Being a Christian nation, we have been mostly ignorant of the fact that the Islamic Caliphates by the 8th century made up a huge empire at rivaled the European world. Indeed historians claim that if the Ummayad Caliphate’s army had won over the Christian Franks in 732 in the Battle of Tours in France, Europe would been an Islamic continent (and we would have likely been Muslims).
However, although emerging a thousand years later, it is the Ottoman Empire, which conquered Christian Constantinople in 1453 that would be to the Islamic religion what the Roman empire and European states were to Christianity. It consolidated Islamic territories won by the caliphates and expanded it as far as Eastern Europe. Much of what is now the Islamic world is that which was the Ottoman Empire.
The landscape of the modern world in fact is the result of the bloody wars between the Islamic Ottoman Empire and Christian Europe that raged for several centuries since the 15th. As in the Battle of Tours, historians say that if Venice had been overrun in 1529 by the Ottoman emperor Suleiman the Magnificent army, Europe would be flying the crescent flags today.

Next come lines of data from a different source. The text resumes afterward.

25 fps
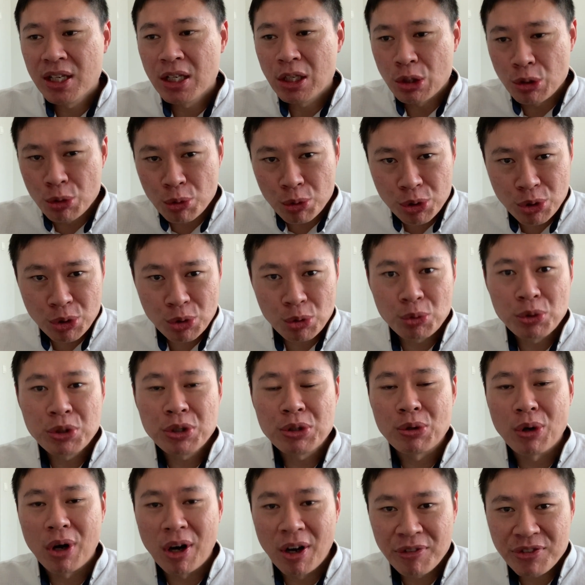you still need
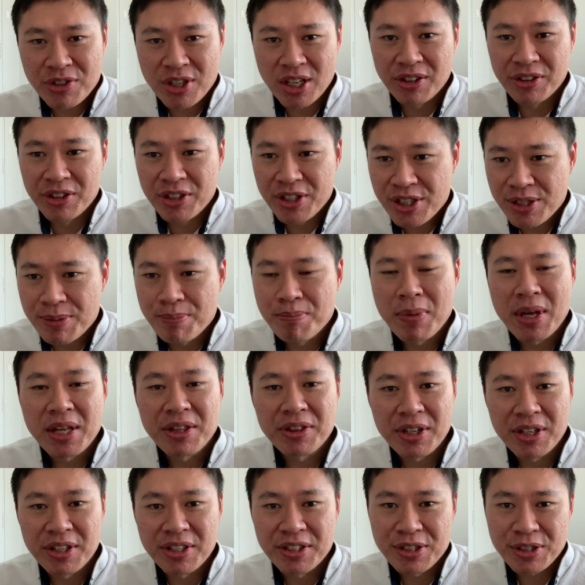to offset this
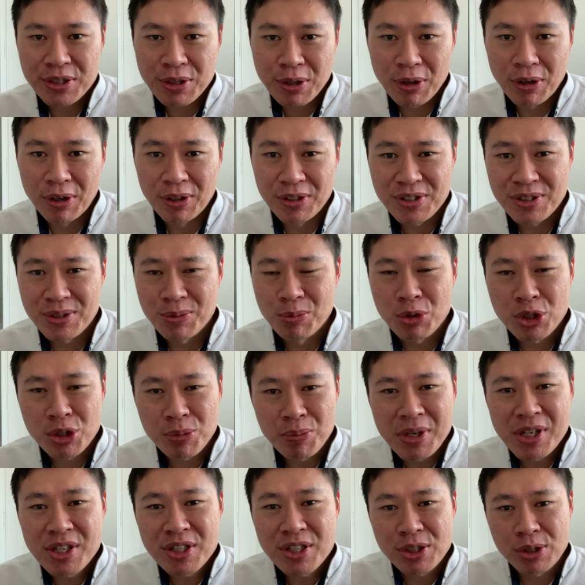maintenance cost, which
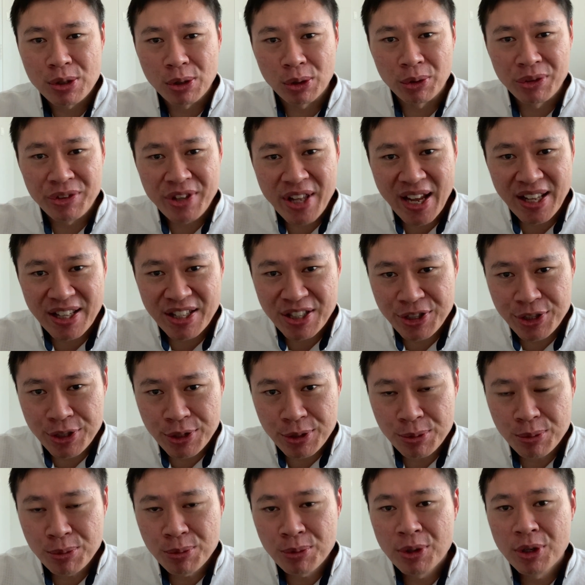means your net
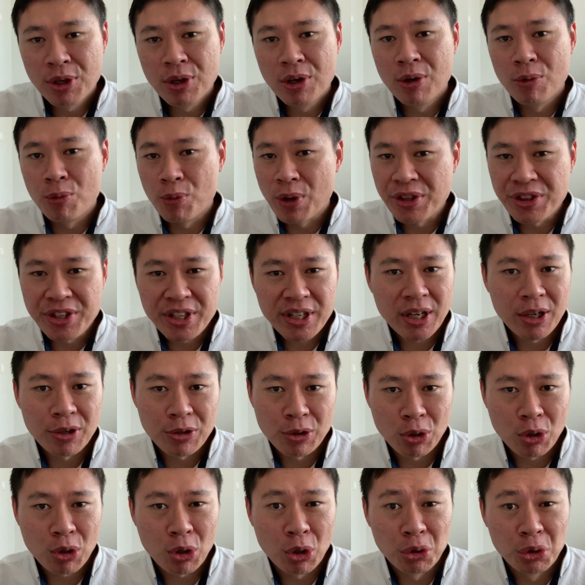yield renting out
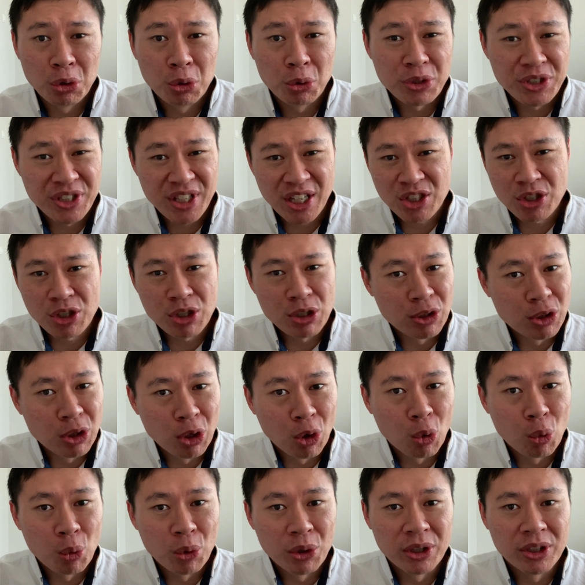your condo is actually
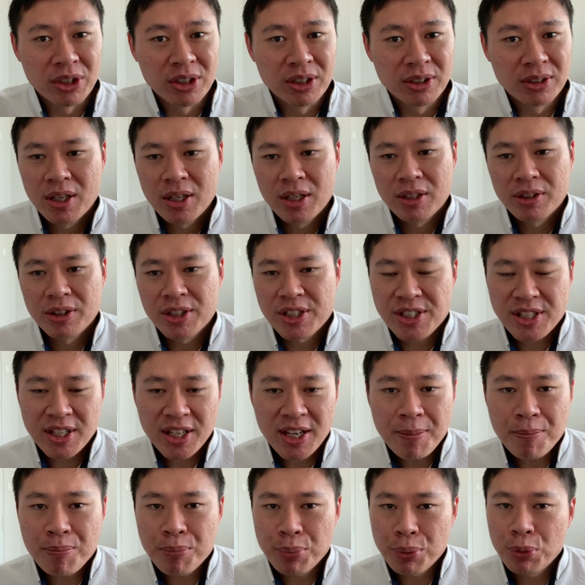lower. The
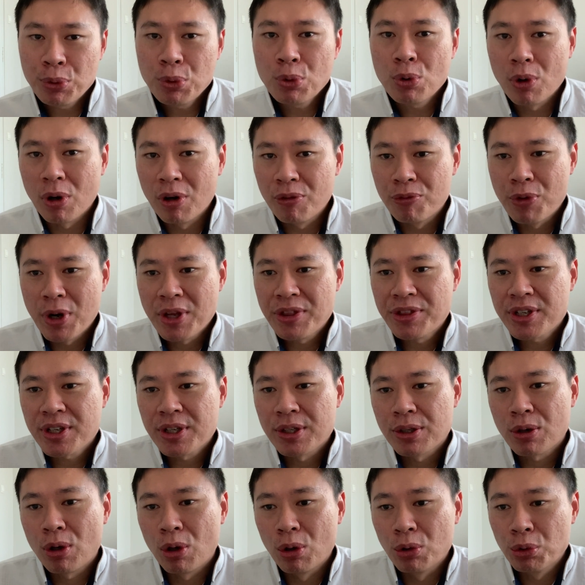second pro of renting a
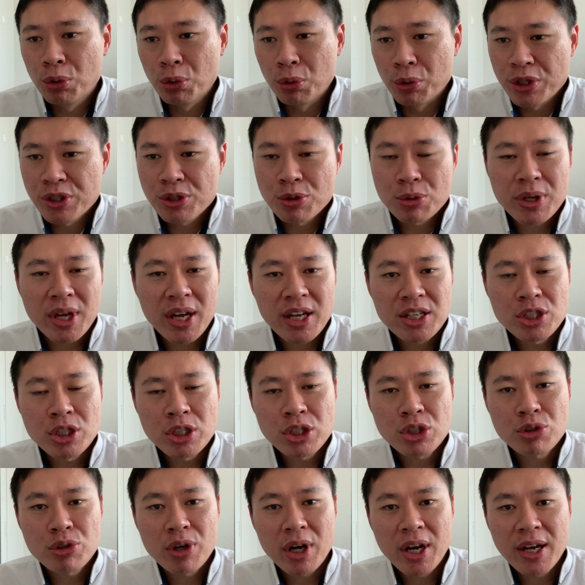condo is you can actually
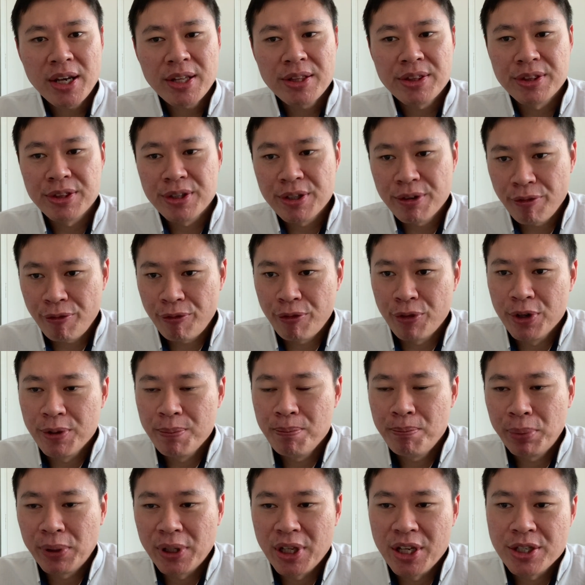try
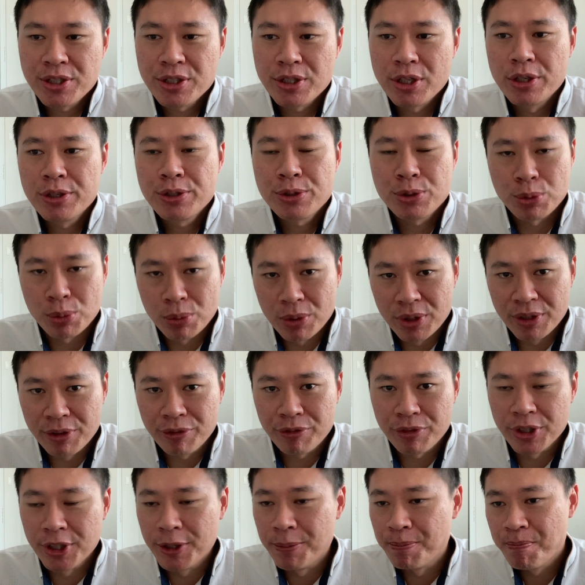different places to live
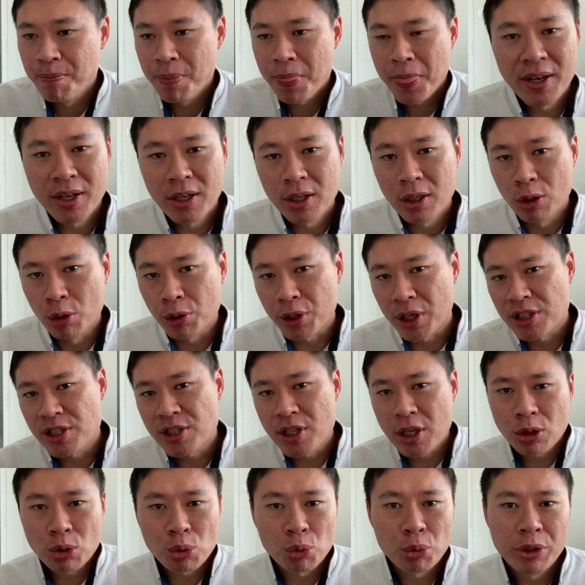in. You can
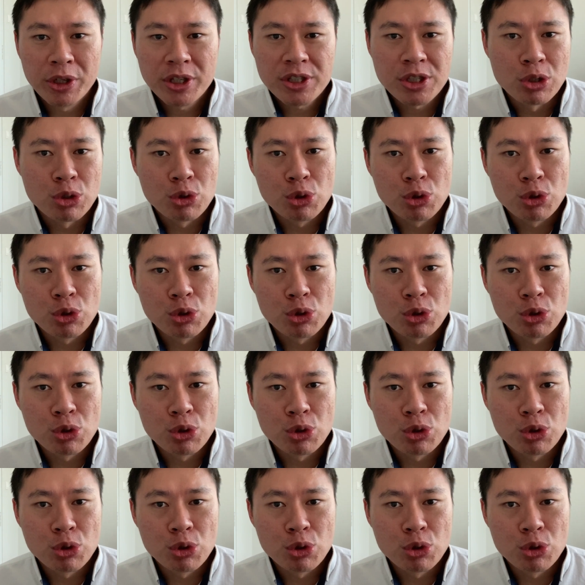stay 2 years in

And as Catholics are awed to religious tears by the Basilica of St. Peter, so would Muslims by Masjid al-Haram (“The Sacred Mosque”) in Mecca in Saudi Arabia, especially during the pilgrimage period when a hundred thousand faithful walk around the mysterious black–curtained 43-foot-high Kaaba (“The Cube”) , the religion’s holiest site.
Check out the list of the other religions of the world — Buddhism, Sikhism, Judaism, Bahai, Taoism, and a host of others. They’re small and don’t have the magnificent edifices of Catholicism and Islam because they were never empires’ ideologies.